Depuis des siècles, la maison du paysan russe ne change pas.
Pendant les grands froids, la famille couche sur ce four et, les fenêtres ne donnant que de petites surfaces réfrigérantes, il est facile d'entretenir dans ces intérieurs une température élevée. Quant à la décoration de ces habitations, elle est réservée à l'extérieur, la salle n'étant ornée que par quelques images vénérées (icônes) peintes.
Dans la Grande-Russie les maisons, largement isolées les unes des autres afin d'éviter la propagation des incendies, se groupent en gros villages; car on rencontre rarement dans la campagne ces fermes, ces bâtiments d'exploitation agricole dont nos champs de l'Occident sont semés. Le cultivateur possède son izba dans laquelle habite toute la famille. Quand les garçons se marient, il ne quittent l'izba paternelle que s'ils peuvent s'en bâtir une pour leur nouvelle famille. Le paysan russe est charpentier; chaque moujik est en état de se construire une habitation; il l'élève toujours de la même manière et sur le même plan depuis des siècles. Autour de l'izba sont disposées des écuries, remises et granges. Un petit clos y est attenant, consacré à la culture privée; car la propriété des champs est en commun et les lots en sont partagés, à certaines époques, entre les membres du village. Cette communauté des champs arables ou des pâtures est une des raisons qui s'opposent à la dispersion des maisons dans les campagnes. En effet, les partages des champs étant faits à certaines époques fixes, il faut nécessairement que ceux qui seront appelés à les cultiver, tantôt sur un point, tantôt sur un autre, aient un centre commun. De là aussi l'absence d'initiative du moujik en ce qui touche à l'habitation de la famille. L'égalité rétablie sans cesse entre les membres de la communauté impose naturellement l'identité des demeures.
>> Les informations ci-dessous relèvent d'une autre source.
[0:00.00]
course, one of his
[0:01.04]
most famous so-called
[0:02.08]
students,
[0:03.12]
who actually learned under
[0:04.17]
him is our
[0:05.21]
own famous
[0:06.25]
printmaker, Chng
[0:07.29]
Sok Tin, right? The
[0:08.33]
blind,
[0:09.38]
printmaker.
Avant l'introduction des arts occidentaux en Russie, les palais ou grandes habitations des boyards ne paraissent pas avoir étalé, à l'extérieur comme à l'intérieur, un grand luxe décoratif.
La ville de Moscou, au commencement du XVIe siècle, présentait l'aspect d'une cité défendue par des murailles crénelées et des tours (le Kremlin), et entourée de vastes faubourgs ouverts ou simplement protégés par des palissades, presque entièrement composés de maisons de bois généralement isolées les unes des autres par des jardins.
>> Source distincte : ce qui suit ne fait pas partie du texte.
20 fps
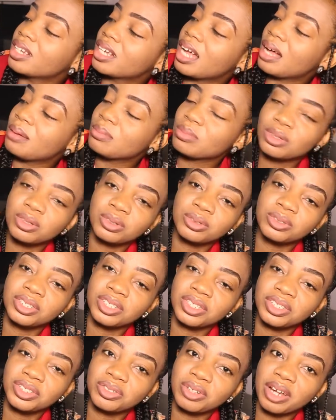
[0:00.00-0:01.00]

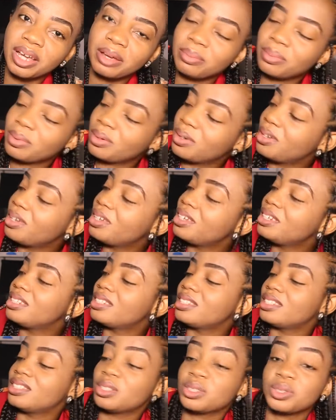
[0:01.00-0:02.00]
camcorder, tripod.
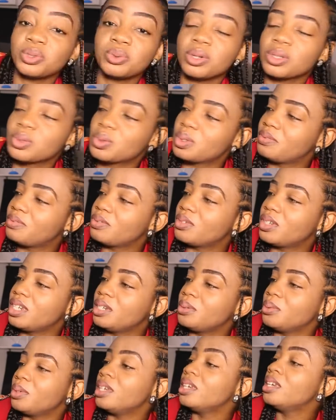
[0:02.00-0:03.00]
It also works with phone
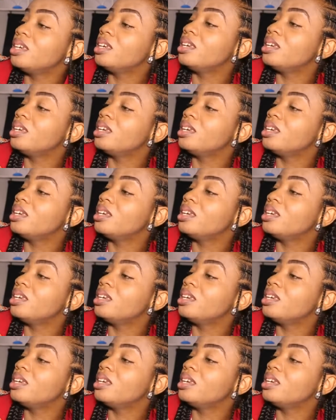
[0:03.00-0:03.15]
anyway.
Au milieu de ces faubourgs, les couvents, avec leurs enceintes blanchies et leurs églises élevées, couronnées de coupoles métalliques dorées, semblaient de petites villes. Les corps d'état faisant usage du feu, tels que les forgerons, les fondeurs, demeuraient dans les slobodes, villages isolés, afin d'éviter qu'un incendie pût se généraliser. Ces villages avaient leurs cultures particulières soignées par ces artisans.